All Walton slaves were well fed and clothed and, for a "drove" of about
fifty or sixty little "back-yard" piccaninnies, the Waltons assumed all
responsibility, except at night. A kind of compound was fenced off for
"dese brats" to keep them in by day.

When it rained, they had a shelter to go under; play-houses were built
for them, and they also had see-saws, toys, etc. Here, their parents
"parked dese younguns" every morning as they went to the fields and to
other duties, and picked them up at night. These children were fed about
five times a day in little wooden trough-like receptacles. Their
principal foods were milk, rice, pot-licker, vegetables and corn
dumplings; and they stayed so fat and sleek "dat de Niggers calt 'em
Marse Major's little black pigs."

The average weekly ration allowed an adult Walton slave was a peck of
meal, two "dusters" of flour (about six pounds), seven pounds of flitch
bacon, a "bag" of peas, a gallon of grits, from one to two quarts of
molasses, a half pound of green coffee--which the slave himself parched
and "beat up" or ground, from one to two cups of sugar, a "Hatful" of
peas, and any "nicknacks" that the Major might have--as extras.

Many acres were planted to vegetables each year for the slaves and, in
season, they had all the vegetables they could eat, also Irish potatoes,
sweet potatoes, roasting ears, watermelons and "stingy green" (home
raised tobacco). In truth, the planters and "Niggers" all used "stingy
green", there then being very little if any "menufro" (processed
tobacco) on the market.

The standard clothes of the slaves were: jeans in the winter for men and
women, cottonades and osnabergs for men in the summer, and calicos and
"light goods" for the women in the summer time. About 75% of the cloth
used for slaves' clothing was made at home.

If a "Nigger come down sick", the family doctor was promptly called to
attend him and, if he was bad off, the Major "sat up" with him, or had
one of his over-seers do so.

Never in her life was "Mammy Dink" whipped by any of the Waltons or
their over-seers. Moreover, she never knew a Negro to be whipped by a
white person on any of the dozen or more Walton plantations. She never
"seed" a pataroler in her life, though she "has heard tell dat Judge
Henry Willis, Marses Johnnie B. Jones, Ned Giddens, Gus O'Neal, Bob
Baugh, an Jedge Henry Collier rid as patarolers" when she was a girl.

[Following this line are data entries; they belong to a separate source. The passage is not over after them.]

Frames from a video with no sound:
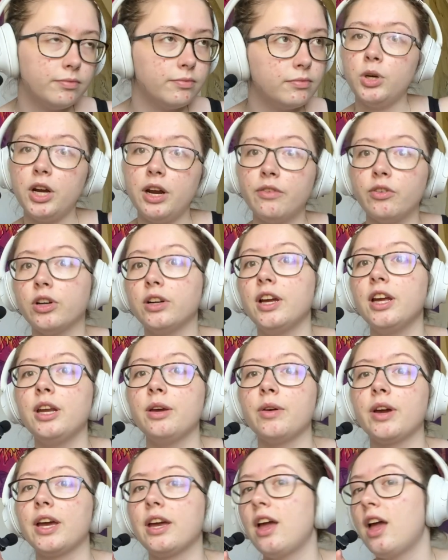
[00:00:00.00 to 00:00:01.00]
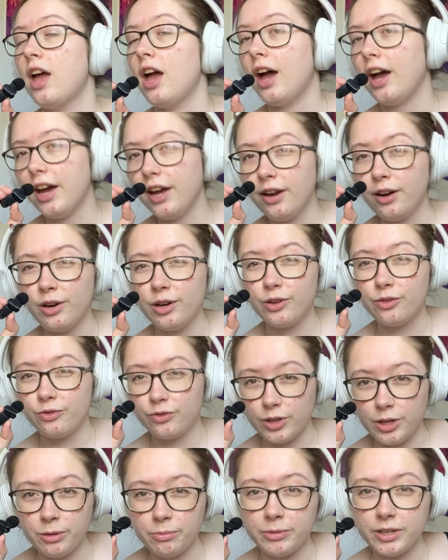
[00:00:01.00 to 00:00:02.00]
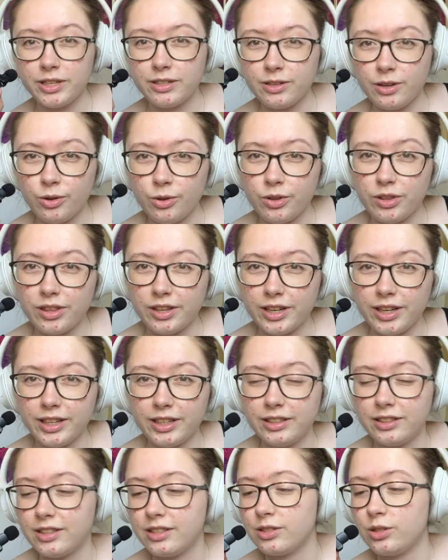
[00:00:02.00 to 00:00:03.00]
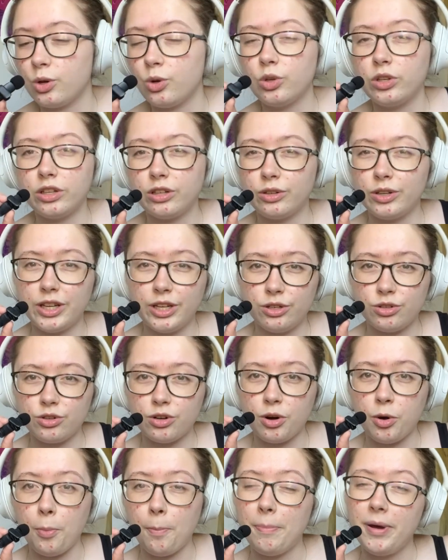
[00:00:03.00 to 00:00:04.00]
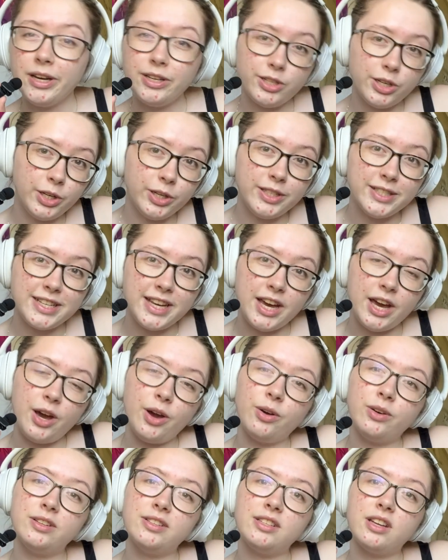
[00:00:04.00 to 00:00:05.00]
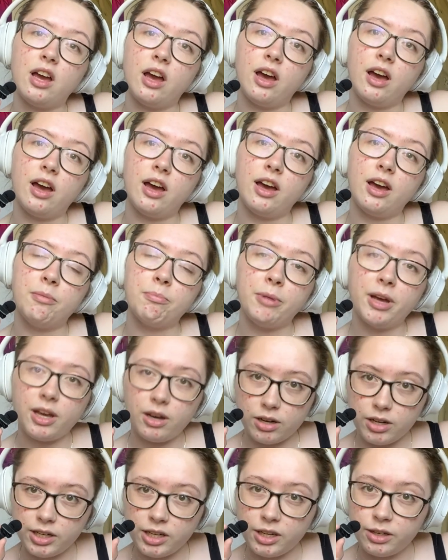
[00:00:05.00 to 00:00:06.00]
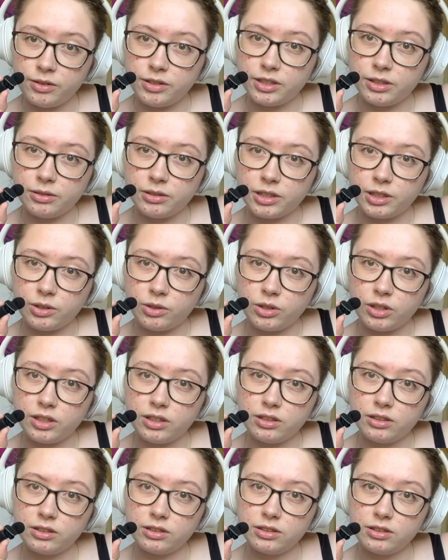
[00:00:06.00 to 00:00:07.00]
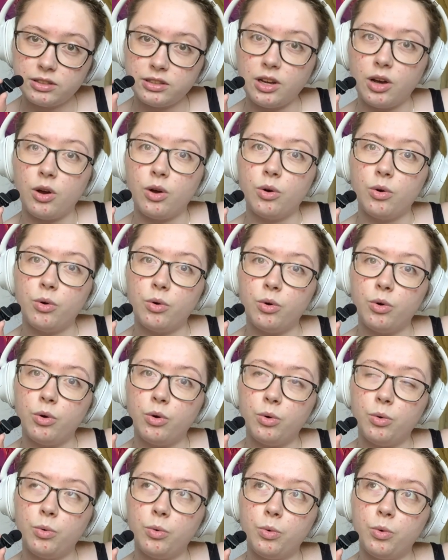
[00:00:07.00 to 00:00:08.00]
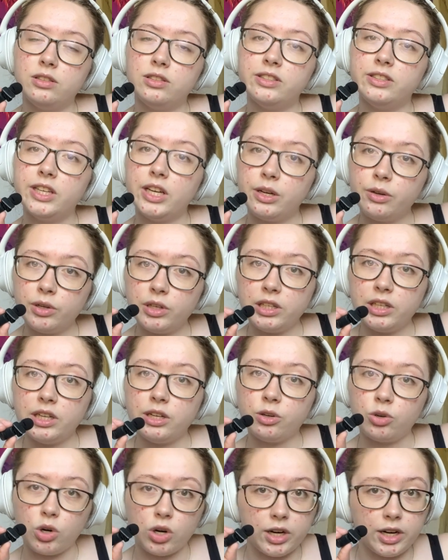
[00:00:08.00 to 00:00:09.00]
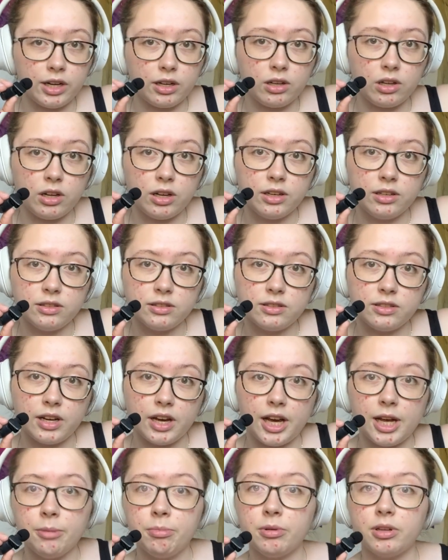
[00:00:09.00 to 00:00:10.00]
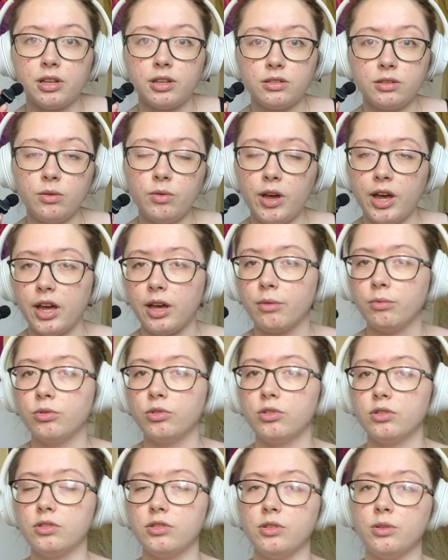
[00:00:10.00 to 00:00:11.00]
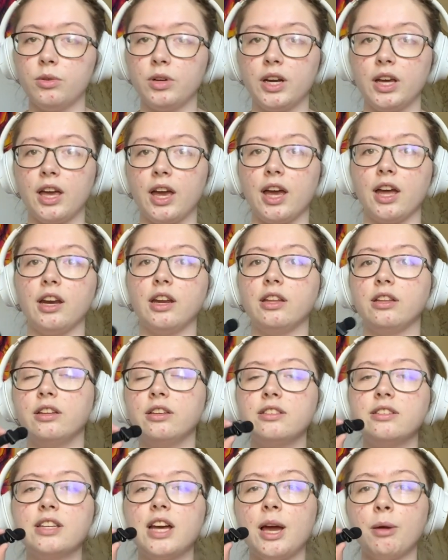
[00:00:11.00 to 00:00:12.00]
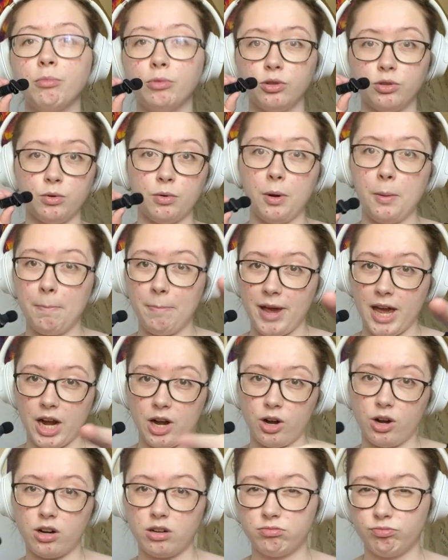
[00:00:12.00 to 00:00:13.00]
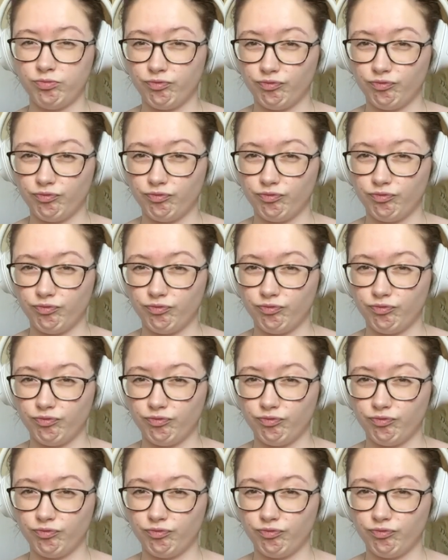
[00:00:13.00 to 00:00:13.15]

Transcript: Whatever. Anyway, I already filmed this whole thing, this whole little intro, but turns out my audio didn't record. So secretly crying a lot inside, but that's okay. We'll just do it again, and this time we'll do it better.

When the Yankee raiders came through in '65, "Mammy Dink" was badly
frightened by them. She was also highly infuriated with them for
"stealin de white fokes' things", burning their gins, cotton and barns,
and conducting themselves generally as bandits and perverts.

In 1875, the year of the cyclone "whooch kilt sebenteen fokes twixt
Ellesli (Ellerslie) and Talbotton", including an uncle of her's. "Mammy
Dink" was living at the Dr. M.W. Peter's place near Baughville. Later,
she moved with her husband--acquired subsequent to freedom--to the Dr.
Thomas D. Ashford's place, in Harris County, near Ellerslie. There, she
lost her husband and, about thirty-five years ago, moved to Columbus to
be near Mrs. John T. Davis, Jr., an only daughter of Dr. Ashford, to
whom she long ago became very attached.

When interviewed, "Mammy Dink" was at Mrs. Davis' home, "jes piddlin
'round", as she still takes a pride in "waiting on her white fokes."

Naturally, for one of her age, the shadows are lengthening. "Mammy Dink"
has never had a child; all her kin are dead; she is 96 and has no money
and no property, but she has her memories and, "thank Gawd", Mrs.
Davis--her guardian-angel, friend and benefactress.